A Sin to Kill: Screen Review

by time news

Karuppasamy (Charlie), his wife Valliammal (Ishwari Rao) and daughter Mallika (Varalakshmi Sarathkumar) live in a secluded house in a village in Dharmapuri district. They sell their land due to debt and work as laborers on the same land. Malli is also nostalgic that she did not get married due to poverty. In this environment, Arjunan (Sandosh Pratap), who quits his job as a journalist and wanders from town to town, asks permission to stay at their house for one night.

After initial hesitation, they agree. Mallika knows that Arjuna has a lot of money and jewels and plans to kill him and take them. She also gets her parents to agree to this decision. Who is Arjuna? Was he killed or escaped? What happens to Malli’s family in the end? The rest is the story.

Written in 1915 by Rupert Brooke, the English Orang play was staged in Kannada in the 1980s. Dayal Padmanabhan, who adapted it and directed the Kannada film ‘Aa Karala Ratri’ in 2018, brought it to Tamil. This is the first Tamil film for Dayal, a Tamilian who has directed 18 Kannada films.

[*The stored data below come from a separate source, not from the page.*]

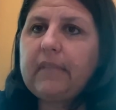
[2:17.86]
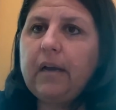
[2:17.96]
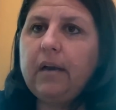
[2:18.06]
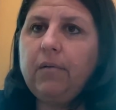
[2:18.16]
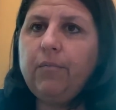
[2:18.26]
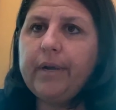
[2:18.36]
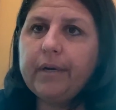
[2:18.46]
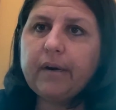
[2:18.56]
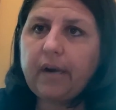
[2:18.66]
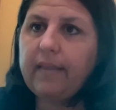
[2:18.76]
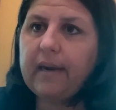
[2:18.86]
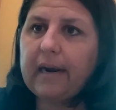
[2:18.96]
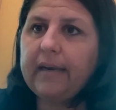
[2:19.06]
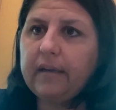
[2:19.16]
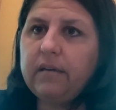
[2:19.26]
Um, we agreed that
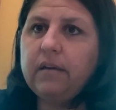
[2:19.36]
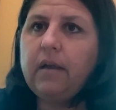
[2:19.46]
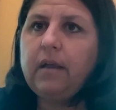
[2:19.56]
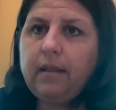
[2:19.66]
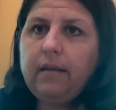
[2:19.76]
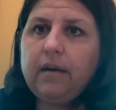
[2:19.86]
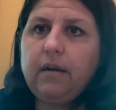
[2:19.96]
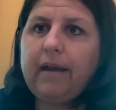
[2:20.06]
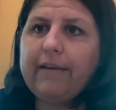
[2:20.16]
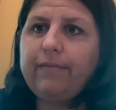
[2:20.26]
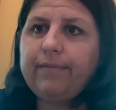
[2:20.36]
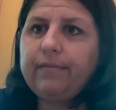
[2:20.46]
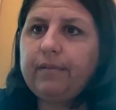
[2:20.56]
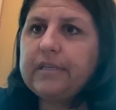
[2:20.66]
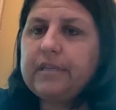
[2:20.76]
I could you know, have
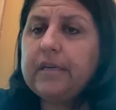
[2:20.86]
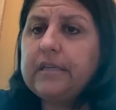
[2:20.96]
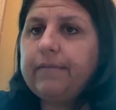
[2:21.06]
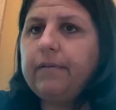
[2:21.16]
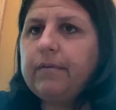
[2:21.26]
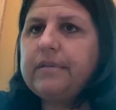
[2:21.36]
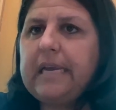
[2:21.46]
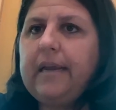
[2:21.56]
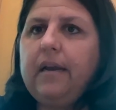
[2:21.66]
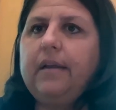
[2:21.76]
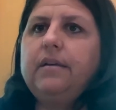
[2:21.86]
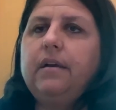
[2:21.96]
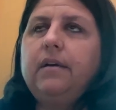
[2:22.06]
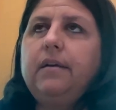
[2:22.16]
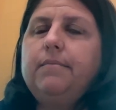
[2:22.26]
a, a different routine. And
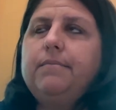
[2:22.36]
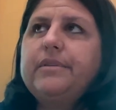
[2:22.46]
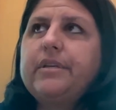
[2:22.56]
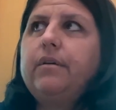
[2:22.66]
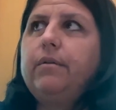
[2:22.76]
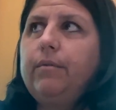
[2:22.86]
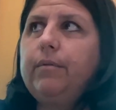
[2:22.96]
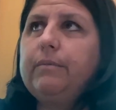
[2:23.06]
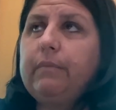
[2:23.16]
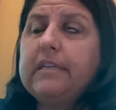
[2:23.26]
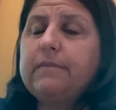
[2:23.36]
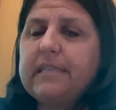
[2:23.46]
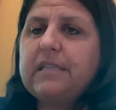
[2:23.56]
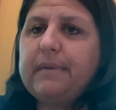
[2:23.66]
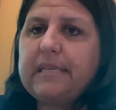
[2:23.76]
um, so went to
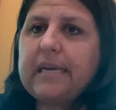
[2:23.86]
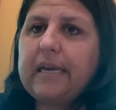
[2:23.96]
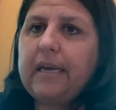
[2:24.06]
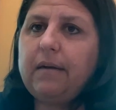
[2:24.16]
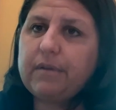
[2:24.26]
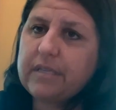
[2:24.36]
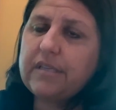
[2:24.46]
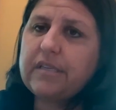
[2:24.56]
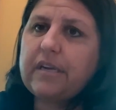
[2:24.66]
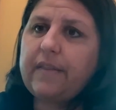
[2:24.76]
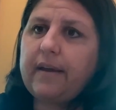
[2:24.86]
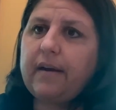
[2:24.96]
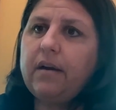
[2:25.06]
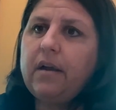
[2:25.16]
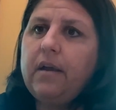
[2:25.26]
Mississippi State and was an assistant
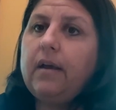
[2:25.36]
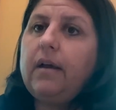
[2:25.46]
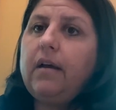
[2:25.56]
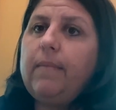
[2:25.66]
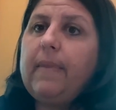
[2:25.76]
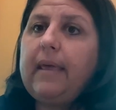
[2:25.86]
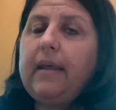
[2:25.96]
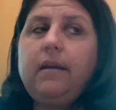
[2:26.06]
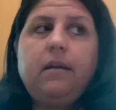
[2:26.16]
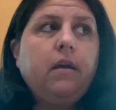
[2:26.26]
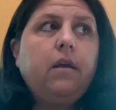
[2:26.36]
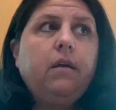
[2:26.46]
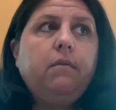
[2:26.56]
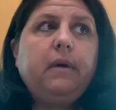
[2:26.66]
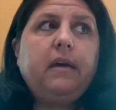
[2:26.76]
there. Um, okay. Then
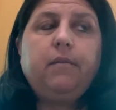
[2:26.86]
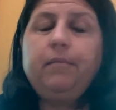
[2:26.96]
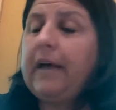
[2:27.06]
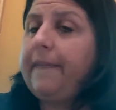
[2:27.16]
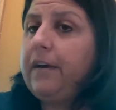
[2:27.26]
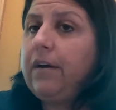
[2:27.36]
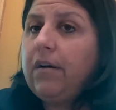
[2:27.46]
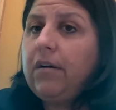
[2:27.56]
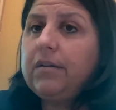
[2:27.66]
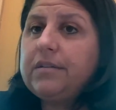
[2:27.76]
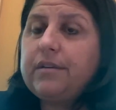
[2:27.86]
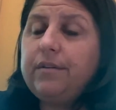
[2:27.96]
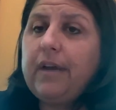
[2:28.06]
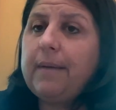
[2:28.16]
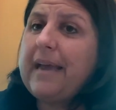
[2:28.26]
um, got the call to
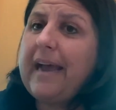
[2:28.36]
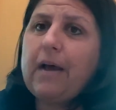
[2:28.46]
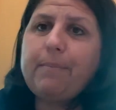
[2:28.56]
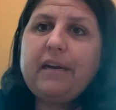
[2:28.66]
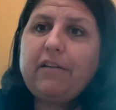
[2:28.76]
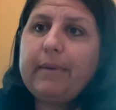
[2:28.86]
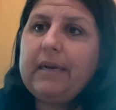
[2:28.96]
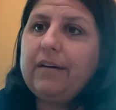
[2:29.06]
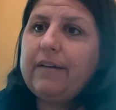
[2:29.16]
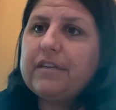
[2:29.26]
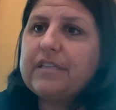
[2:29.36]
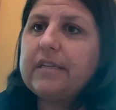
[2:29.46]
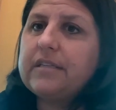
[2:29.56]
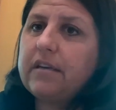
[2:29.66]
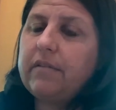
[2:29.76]
come to App, and I've been here ever
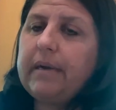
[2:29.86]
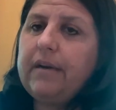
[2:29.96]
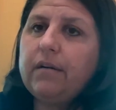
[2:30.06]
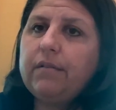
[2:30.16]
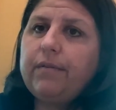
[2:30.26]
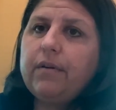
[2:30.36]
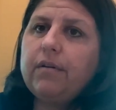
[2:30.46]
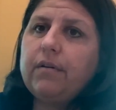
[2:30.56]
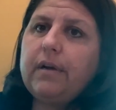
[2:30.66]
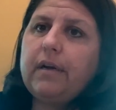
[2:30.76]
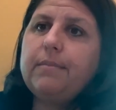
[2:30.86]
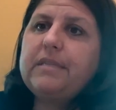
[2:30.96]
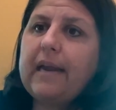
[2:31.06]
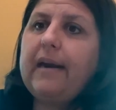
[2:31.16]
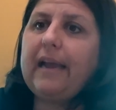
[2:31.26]
since. So I've been here for um,
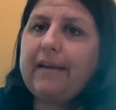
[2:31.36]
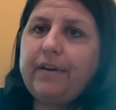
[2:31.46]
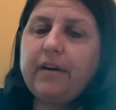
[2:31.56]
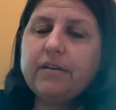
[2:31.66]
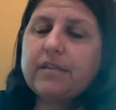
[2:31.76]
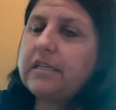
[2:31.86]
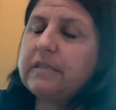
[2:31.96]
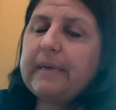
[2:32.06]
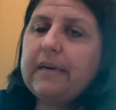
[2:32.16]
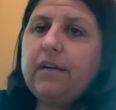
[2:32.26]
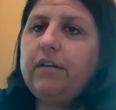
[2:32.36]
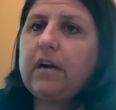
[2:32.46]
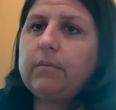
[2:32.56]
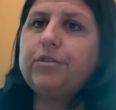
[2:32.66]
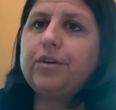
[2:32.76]
10 and a half years, and it's been an
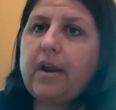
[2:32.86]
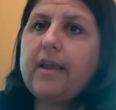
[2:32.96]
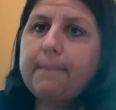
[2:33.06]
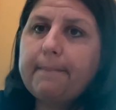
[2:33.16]
incredible journey.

Director Dayal Padmanabhan has recorded the reality that desire cannot be avoided in human life but the danger of his life turning upside down due to that desire with less characters, natural story environment and realistic scenes in a compelling way.

The success of the screenplay is that the main characters of the film decide to do a great harm, but it is poverty, debt and contempt of the village that drives them to do so. At the same time, it is also worth noting that evil thoughts and actions are not justified in any way.

The first half moves very slowly despite being just under two hours long. The story seems to lack the density required for a full-length film.

The village, the houses, the setting of the story, the characters, their dialect, style, dress and manners all take us to the village of Dharmapuri district in the 1980s. Actors like Varalakshmi, Charlie, Iswari Rao, Santhosh who play the main roles, but also the actors who appear only for a couple of scenes like Gangayan who becomes blind, Kavita Bharathi who becomes a policeman, Subramania Siva who is the owner of the liquor store have transformed themselves into characters.

Cheliyan’s stunning cinematography transports us to the time and place in which the story takes place. Sam CSS’s background music helps add the necessary tension in the second half. The songs that play in the course of the story attract attention.

This film is heartily welcomed as it records the inevitable realities of human life and the social environment where ordinary people are torn apart without prioritizing entertainment.